Jedes System hat zwar, wie du schon schreibst, Vor- und Nachteile, beim österreichischen Gesundheitssystem passt jedoch m.E. das Kosten-Nutzen-Verhältnis überhaupt nicht mehr. Um den Sozialversicherungsbeitrag, den ich monatlich zahle, könnte ich mich wirklich gut privat versichern, was ja derzeit noch hinzukommt und damit wirklich extrem teuer ist. Ich überlege es dennoch alle paar Monate mal und kenne inzwischen viele, die zusatzversichert sind.
Viele liebe Grüße
Julie
Danke für den interessanten Einblick. Ich muss ehrlicherweise sagen, dass mir die herrschenden Konzepte oft viel zu undurchsichtig und schwer zu verstehen sind.
In Österreich ist ja zurzeit (leider) einiges im Umbruch, was politischen Schnellschüssen zu verdanken ist. Ich fand die Regelung mit den dezentralen Krankenkassen eigentlich nicht schlecht. Wobei ich als nicht so schlecht Verdienerin schon sagen muss, dass meine Beiträge ziemlich hoch sind für das was ich brauche.
Was ich am norwegischen Modell jedenfalls sehr sympathisch finde, ist der Selbstbehalt. Wenn ich mir bei uns ansehe, wie viele Leute so tagtäglich wegen verqueren Blähungen in den Ambulanzen sitzen und Kapazitäten wegnehmen, wäre ich für einen kleinen finanziellen Beitrag dazu.
Lg Barbara
Hei,
danke für diesen schönen Blog 🙂
Wisst ihr etwas in Bezug auf den Beruf der Heilpraktikerin in Norwegen – ist es dort möglich, ähnlich zu arbeiten wie in Deutschland? Decken die privaten Zusatzversicherungen solche Bereiche teilweise ab? Wie anerkannt/üblich ist es in der norwegischen Bevölkerung, zu einer Heilpraktikerin zu gehen?

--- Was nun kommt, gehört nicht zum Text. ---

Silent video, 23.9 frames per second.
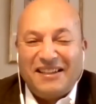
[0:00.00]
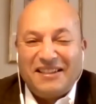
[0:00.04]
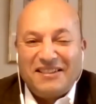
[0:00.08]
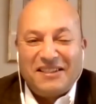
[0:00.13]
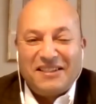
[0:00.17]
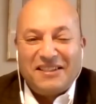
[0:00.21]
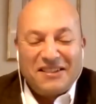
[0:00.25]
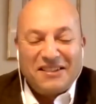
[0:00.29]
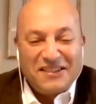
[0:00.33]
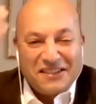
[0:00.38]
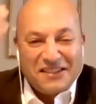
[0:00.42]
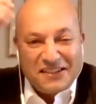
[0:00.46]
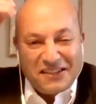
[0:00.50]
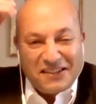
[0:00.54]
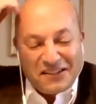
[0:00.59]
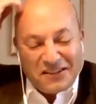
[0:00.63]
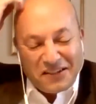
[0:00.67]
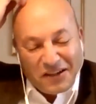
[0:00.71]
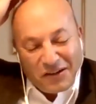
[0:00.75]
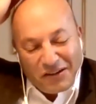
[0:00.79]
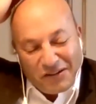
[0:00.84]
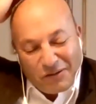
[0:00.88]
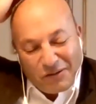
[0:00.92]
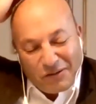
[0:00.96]
that's
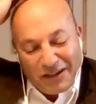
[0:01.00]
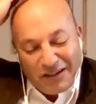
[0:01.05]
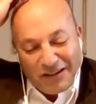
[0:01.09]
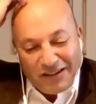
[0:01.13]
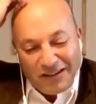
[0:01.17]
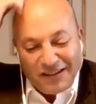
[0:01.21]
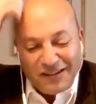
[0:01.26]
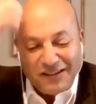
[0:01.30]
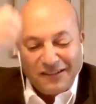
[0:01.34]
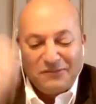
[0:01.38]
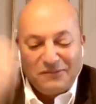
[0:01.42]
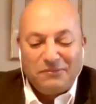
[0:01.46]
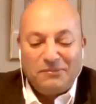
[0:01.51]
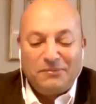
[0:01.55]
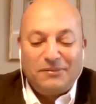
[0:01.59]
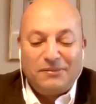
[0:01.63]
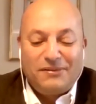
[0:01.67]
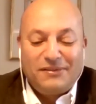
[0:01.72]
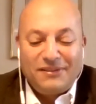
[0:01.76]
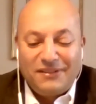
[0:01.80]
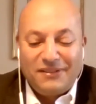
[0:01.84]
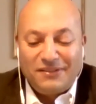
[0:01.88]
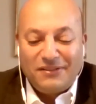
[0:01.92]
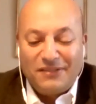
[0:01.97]
a really
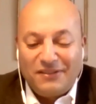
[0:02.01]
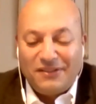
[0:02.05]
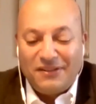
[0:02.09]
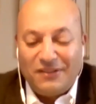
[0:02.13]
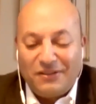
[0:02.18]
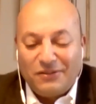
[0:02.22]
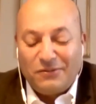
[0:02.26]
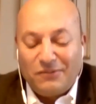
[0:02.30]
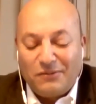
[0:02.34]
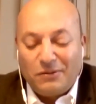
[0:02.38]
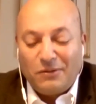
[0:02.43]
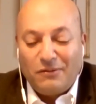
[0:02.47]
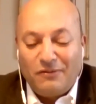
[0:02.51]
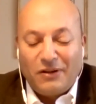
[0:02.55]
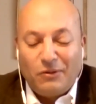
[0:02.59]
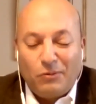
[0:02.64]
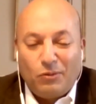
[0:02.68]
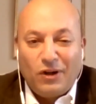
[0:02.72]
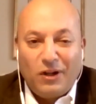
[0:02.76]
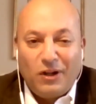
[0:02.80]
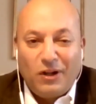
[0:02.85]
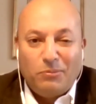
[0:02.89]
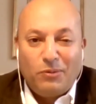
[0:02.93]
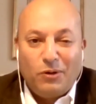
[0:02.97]

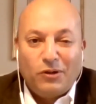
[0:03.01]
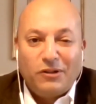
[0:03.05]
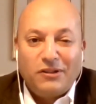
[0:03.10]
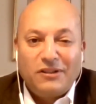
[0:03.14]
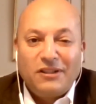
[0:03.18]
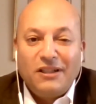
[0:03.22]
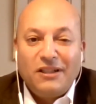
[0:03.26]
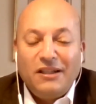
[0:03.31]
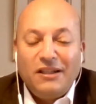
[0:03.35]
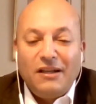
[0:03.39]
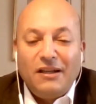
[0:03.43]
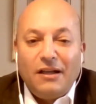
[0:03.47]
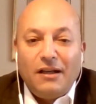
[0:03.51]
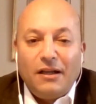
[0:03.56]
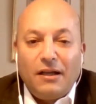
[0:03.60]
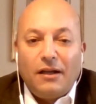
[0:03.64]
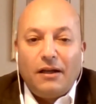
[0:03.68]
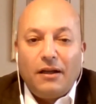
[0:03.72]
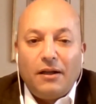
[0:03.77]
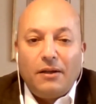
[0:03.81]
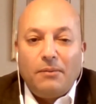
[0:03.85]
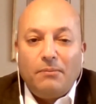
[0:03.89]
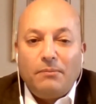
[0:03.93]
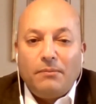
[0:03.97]
well put.
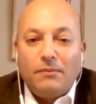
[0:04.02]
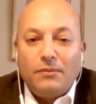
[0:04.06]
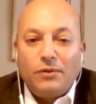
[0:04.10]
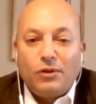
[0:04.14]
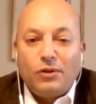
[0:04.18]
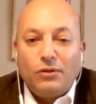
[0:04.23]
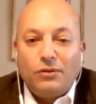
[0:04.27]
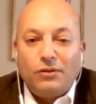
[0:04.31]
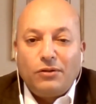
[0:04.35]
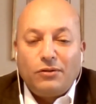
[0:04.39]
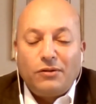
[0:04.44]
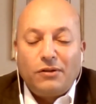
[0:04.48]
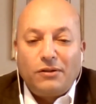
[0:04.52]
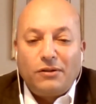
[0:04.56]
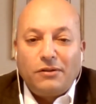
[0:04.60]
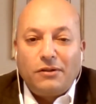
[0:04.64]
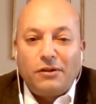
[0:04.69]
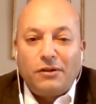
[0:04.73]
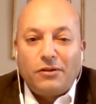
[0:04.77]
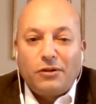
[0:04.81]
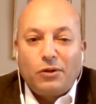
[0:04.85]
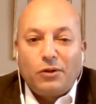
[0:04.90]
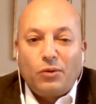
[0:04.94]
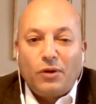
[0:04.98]
So
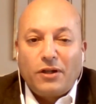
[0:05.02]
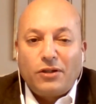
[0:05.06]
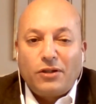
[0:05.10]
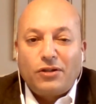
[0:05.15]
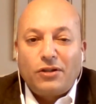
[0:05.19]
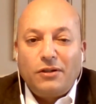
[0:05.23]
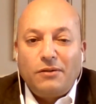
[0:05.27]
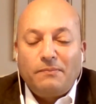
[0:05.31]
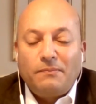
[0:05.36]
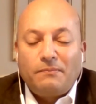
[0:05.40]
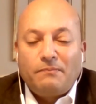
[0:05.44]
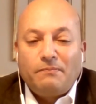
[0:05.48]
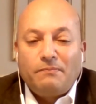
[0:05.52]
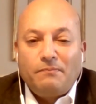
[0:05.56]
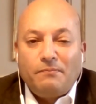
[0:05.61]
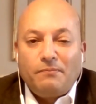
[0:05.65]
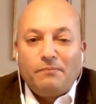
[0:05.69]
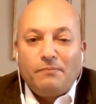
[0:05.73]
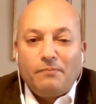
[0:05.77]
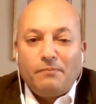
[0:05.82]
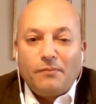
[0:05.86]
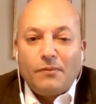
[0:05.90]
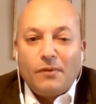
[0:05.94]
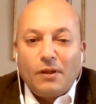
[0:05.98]
there's a question.
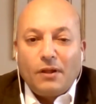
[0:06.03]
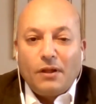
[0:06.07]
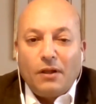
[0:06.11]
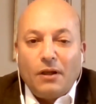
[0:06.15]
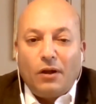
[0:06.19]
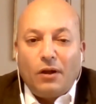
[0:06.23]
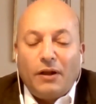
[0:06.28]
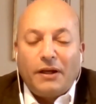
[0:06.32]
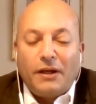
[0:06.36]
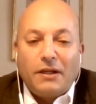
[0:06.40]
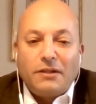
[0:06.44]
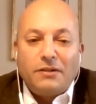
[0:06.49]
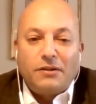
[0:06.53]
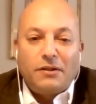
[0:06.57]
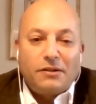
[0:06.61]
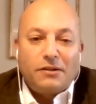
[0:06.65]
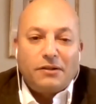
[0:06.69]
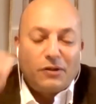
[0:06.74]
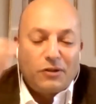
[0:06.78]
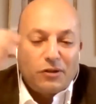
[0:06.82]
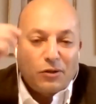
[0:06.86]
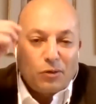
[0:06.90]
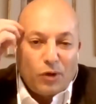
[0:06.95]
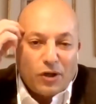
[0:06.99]
Well, I guess
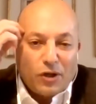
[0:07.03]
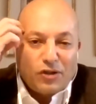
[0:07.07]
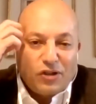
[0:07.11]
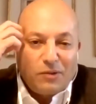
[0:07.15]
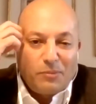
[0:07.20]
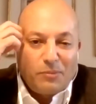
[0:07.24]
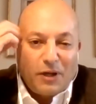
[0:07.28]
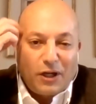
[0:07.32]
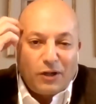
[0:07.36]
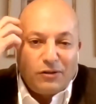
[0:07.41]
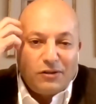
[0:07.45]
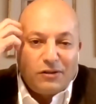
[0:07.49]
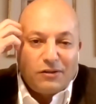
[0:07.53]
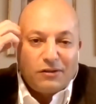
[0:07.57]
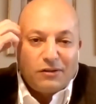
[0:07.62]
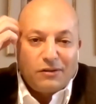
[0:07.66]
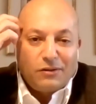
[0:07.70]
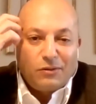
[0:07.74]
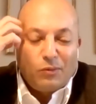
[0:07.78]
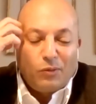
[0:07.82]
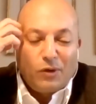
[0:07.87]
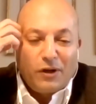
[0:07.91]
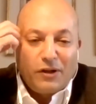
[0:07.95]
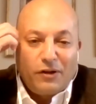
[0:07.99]
there's a question about
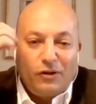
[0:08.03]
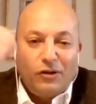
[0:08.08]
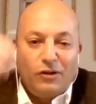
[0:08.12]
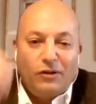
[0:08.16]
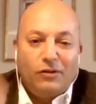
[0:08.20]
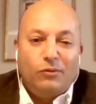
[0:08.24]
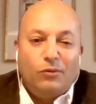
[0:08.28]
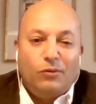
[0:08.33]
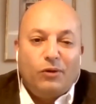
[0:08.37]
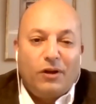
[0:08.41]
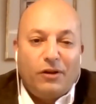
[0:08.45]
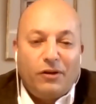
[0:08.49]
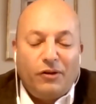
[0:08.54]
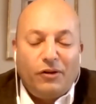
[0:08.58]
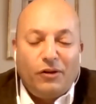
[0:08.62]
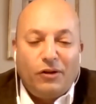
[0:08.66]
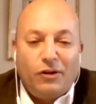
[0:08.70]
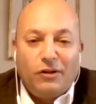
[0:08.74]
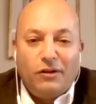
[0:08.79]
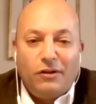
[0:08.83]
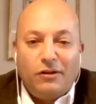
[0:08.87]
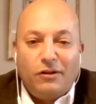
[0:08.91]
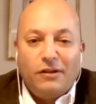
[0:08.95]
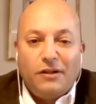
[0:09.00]
whether you
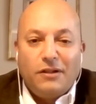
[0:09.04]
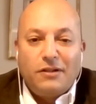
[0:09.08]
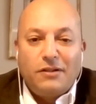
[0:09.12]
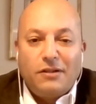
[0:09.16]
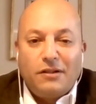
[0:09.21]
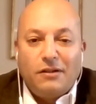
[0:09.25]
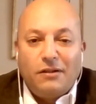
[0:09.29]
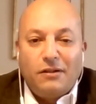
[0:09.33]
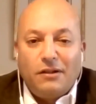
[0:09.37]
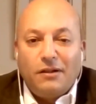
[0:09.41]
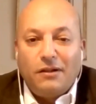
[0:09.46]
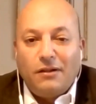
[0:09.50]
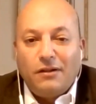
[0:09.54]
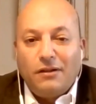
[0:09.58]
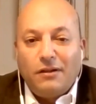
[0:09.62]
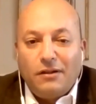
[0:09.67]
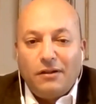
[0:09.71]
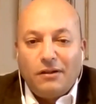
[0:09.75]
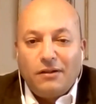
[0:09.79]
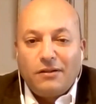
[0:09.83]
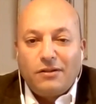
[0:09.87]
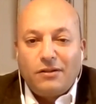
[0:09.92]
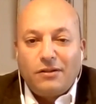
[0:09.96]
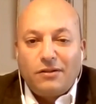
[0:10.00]
can learn this
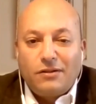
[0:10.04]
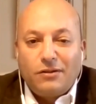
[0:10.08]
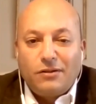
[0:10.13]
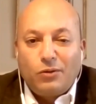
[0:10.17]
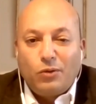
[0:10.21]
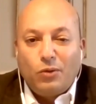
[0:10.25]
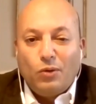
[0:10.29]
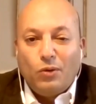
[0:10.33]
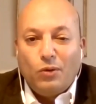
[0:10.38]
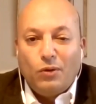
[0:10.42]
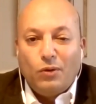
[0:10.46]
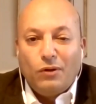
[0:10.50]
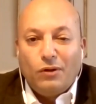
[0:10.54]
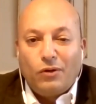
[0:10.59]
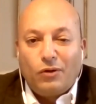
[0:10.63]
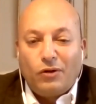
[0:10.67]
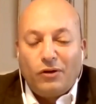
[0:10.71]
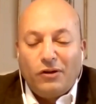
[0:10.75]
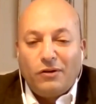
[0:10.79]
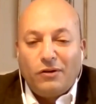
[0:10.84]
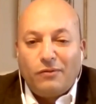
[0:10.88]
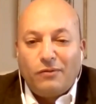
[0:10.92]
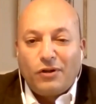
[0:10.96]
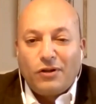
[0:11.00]
in school or
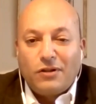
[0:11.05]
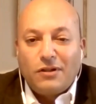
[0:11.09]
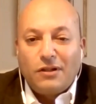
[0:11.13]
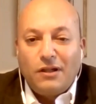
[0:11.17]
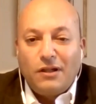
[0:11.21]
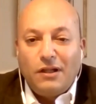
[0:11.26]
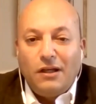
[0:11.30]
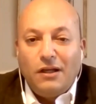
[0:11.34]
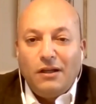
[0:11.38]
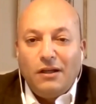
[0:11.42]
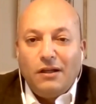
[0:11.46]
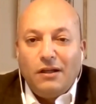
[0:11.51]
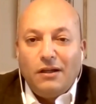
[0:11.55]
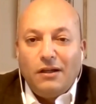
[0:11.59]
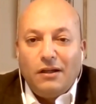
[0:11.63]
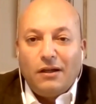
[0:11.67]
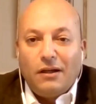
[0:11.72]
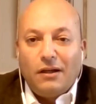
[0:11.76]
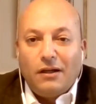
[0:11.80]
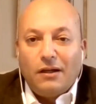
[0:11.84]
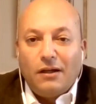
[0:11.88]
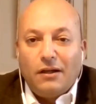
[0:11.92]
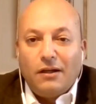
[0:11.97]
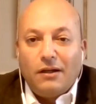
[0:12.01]
university.
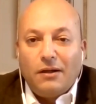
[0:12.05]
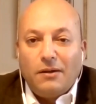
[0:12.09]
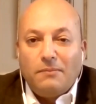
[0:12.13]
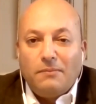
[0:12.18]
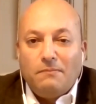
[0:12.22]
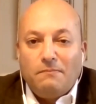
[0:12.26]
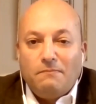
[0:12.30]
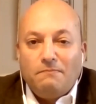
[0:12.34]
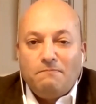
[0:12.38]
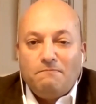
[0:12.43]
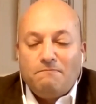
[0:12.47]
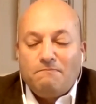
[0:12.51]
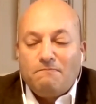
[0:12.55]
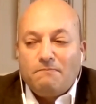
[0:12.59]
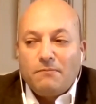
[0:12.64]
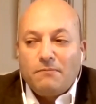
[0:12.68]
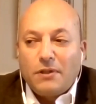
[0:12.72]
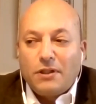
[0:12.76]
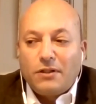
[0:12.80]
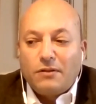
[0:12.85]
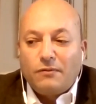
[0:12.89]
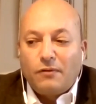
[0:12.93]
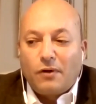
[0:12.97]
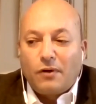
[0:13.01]

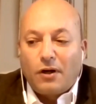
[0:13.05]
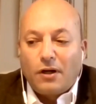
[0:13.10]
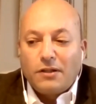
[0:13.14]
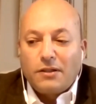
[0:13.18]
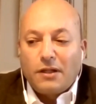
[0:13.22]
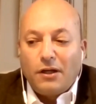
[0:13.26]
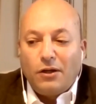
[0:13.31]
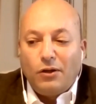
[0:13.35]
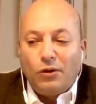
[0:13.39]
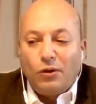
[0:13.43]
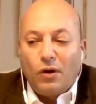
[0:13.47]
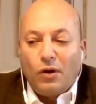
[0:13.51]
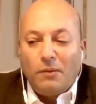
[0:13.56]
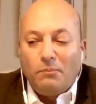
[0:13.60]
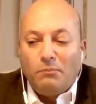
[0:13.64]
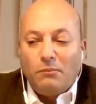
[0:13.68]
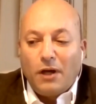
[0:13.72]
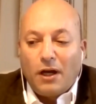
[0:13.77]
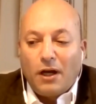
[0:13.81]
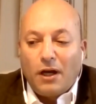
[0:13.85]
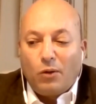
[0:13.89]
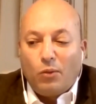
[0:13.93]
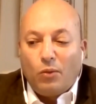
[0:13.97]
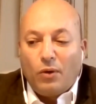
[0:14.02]
As far as I know, I'm
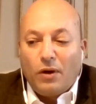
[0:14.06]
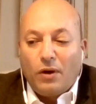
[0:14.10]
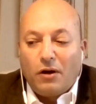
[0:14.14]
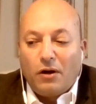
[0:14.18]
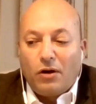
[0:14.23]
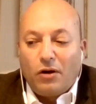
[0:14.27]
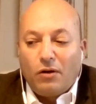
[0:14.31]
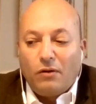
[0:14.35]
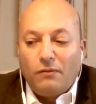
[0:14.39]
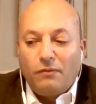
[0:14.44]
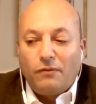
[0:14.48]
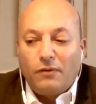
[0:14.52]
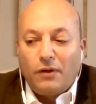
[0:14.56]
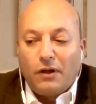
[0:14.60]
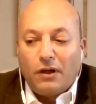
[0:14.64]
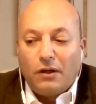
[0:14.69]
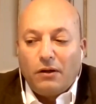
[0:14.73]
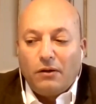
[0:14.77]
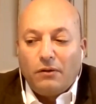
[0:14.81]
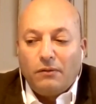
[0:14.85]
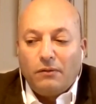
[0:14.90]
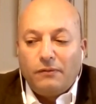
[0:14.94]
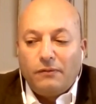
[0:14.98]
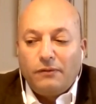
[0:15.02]
not aware
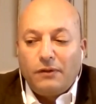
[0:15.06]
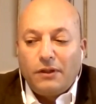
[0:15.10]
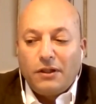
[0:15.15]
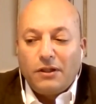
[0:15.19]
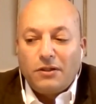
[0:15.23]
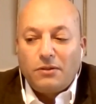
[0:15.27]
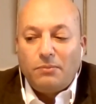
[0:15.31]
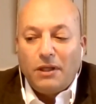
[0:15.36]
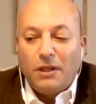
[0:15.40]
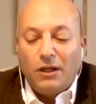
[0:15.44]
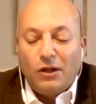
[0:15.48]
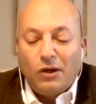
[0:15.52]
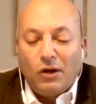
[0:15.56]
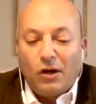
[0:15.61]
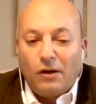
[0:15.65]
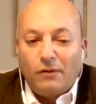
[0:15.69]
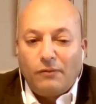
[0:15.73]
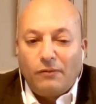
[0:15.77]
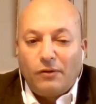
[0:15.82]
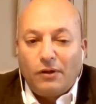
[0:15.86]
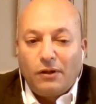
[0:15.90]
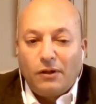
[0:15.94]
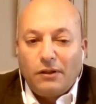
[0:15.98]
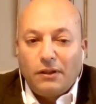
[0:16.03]
of this being
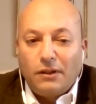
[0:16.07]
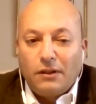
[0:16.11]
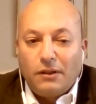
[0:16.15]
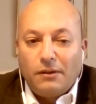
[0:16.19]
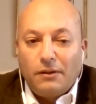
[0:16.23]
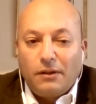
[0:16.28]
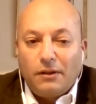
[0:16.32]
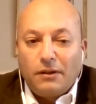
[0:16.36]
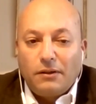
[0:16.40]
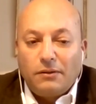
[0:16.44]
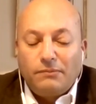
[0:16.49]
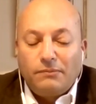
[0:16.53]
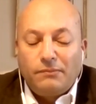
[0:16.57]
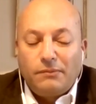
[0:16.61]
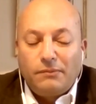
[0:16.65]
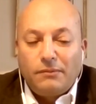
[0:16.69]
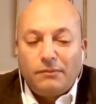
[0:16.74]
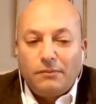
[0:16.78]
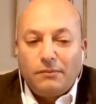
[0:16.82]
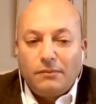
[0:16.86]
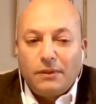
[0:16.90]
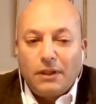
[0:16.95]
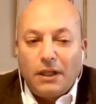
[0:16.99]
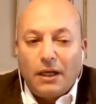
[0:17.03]
offered
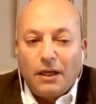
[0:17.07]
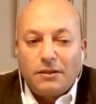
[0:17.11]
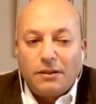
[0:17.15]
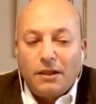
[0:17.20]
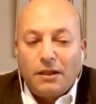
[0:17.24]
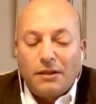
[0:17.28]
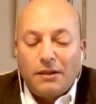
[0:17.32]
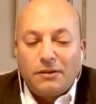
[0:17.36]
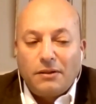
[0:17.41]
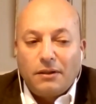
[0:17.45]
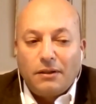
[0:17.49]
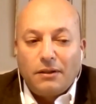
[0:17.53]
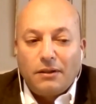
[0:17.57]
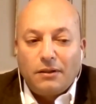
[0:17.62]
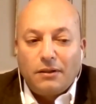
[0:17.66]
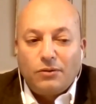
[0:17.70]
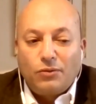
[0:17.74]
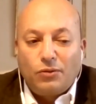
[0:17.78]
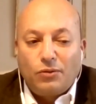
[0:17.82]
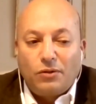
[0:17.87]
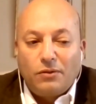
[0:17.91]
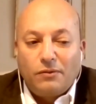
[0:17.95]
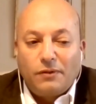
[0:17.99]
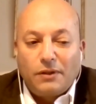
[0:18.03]
as a
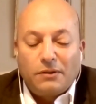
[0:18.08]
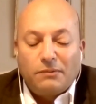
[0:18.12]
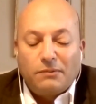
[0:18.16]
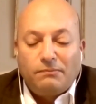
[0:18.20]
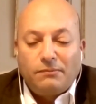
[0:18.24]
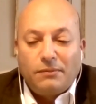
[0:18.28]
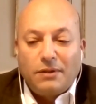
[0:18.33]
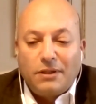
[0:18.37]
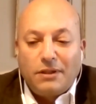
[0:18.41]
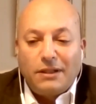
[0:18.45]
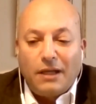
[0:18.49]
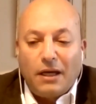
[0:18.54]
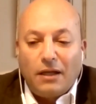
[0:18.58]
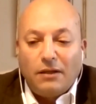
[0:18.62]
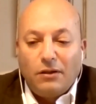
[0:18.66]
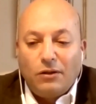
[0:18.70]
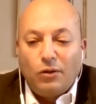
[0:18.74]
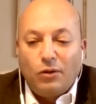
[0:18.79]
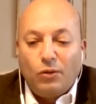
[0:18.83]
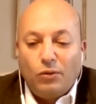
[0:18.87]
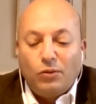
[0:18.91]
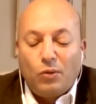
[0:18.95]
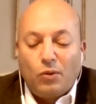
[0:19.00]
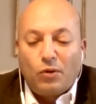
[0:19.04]
sort of a
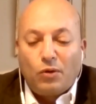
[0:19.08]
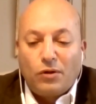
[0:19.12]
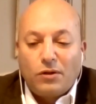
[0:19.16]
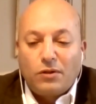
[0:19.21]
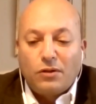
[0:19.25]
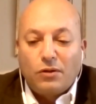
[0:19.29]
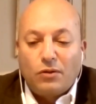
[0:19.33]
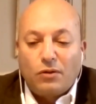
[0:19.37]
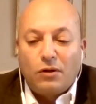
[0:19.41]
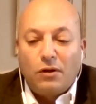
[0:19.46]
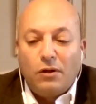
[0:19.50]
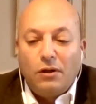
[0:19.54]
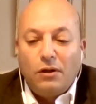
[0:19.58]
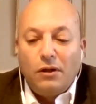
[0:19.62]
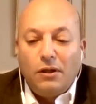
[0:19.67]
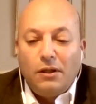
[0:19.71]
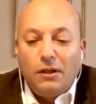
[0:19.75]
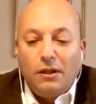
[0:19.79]
standalone course, or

Ich freue mich, wenn ihr mir da ein wenig weiterhelfen könntet, da ich mit dem Gedanken spiele, vielleicht nach Norwegen auszuwandern. Dankeschön 🙂
Vielen Dank für den informativen Beitrag. Wir planen nach Norwegen auszuwandern. Allerdings habe ich eine chronische Krankheit und benötige regelmäßig Medikamente. Hast du hier einen Tipp was ich im Vorfeld beachten sollte? Bekomme ich die Medikamente die ich jetzt habe auch in Norwegen?